Doolittle’s Raiders: And then there were none

In this Nov. 9, 2013, file photo, retired U.S. Air Force Lt. Col. Richard “Dick” Cole,, opens an 1896 bottle of cognac the Raiders had been saving for their final toast, at the National Museum of the U.S. Air Force at Wright-Patterson Air Force Base in Dayton, Ohio. Al Behrman | AP file

The last of the Doolittle Raiders has died.

Lt. Col. Richard Cole was 103 when he died Monday morning in San Antonio.

With him goes the last first-person account of the 80 Doolittle Raiders who staged a daring raid on Japan during World War II months after the Japanese had attacked Pearl Harbor. The raids were largely ineffective in terms of damage, but the morale boost to a beleaguered nation was incalculable.

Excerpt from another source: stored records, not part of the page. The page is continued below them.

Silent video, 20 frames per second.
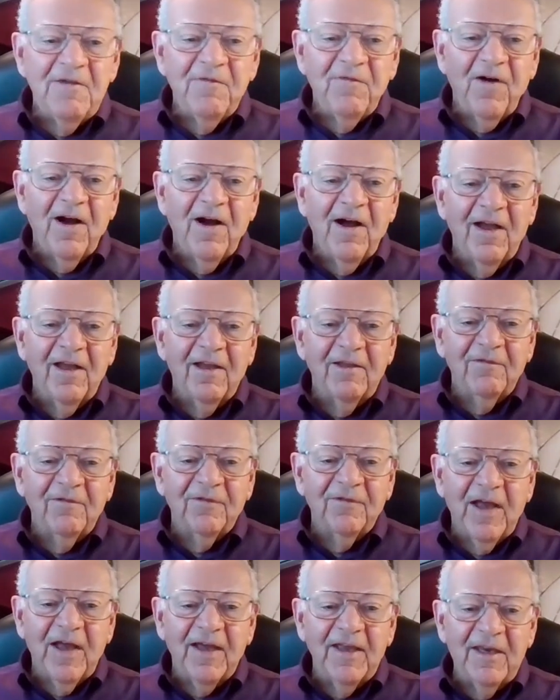
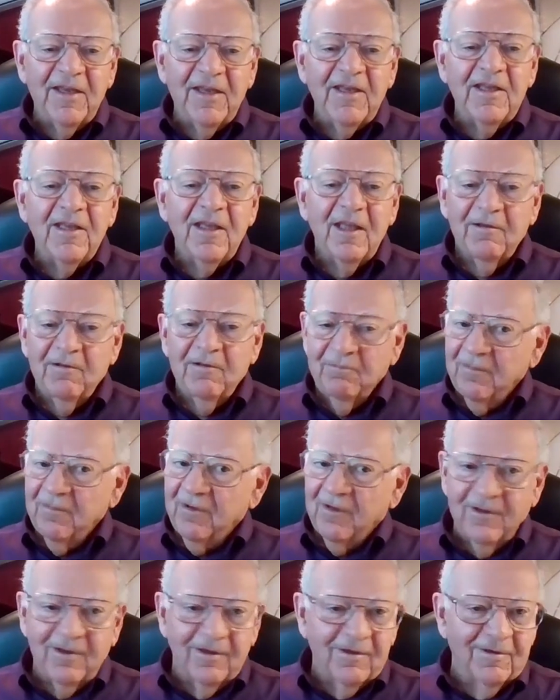85, 90,
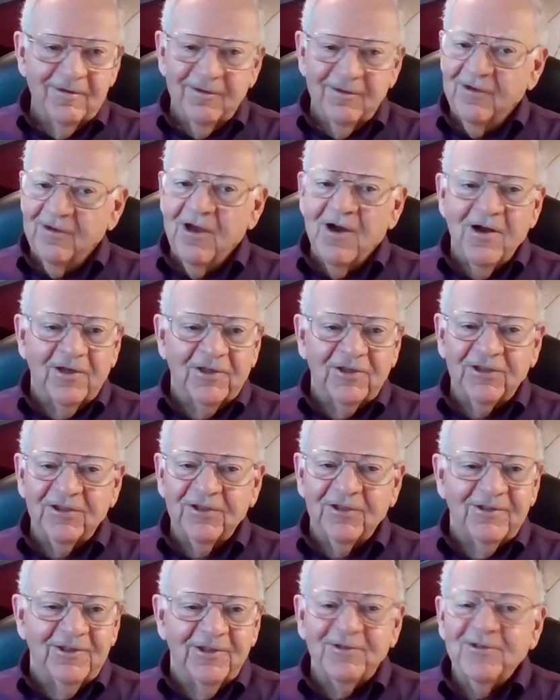gosh,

There wasn’t enough fuel on the B-25s to get back home, and Cole was among those who had to bail out after the raid.

Asked recently for his best memory of the raid, he said “my parachute opening.”

Cole wasn’t just any crew member. He was General James Doolittle’s co-pilot.

That he was the last member of the Raiders is a bit ironic because he was one of the oldest crew members.

“I figured that Mother Nature and the good man upstairs would pick the time, and I wouldn’t have any control over it,” he said.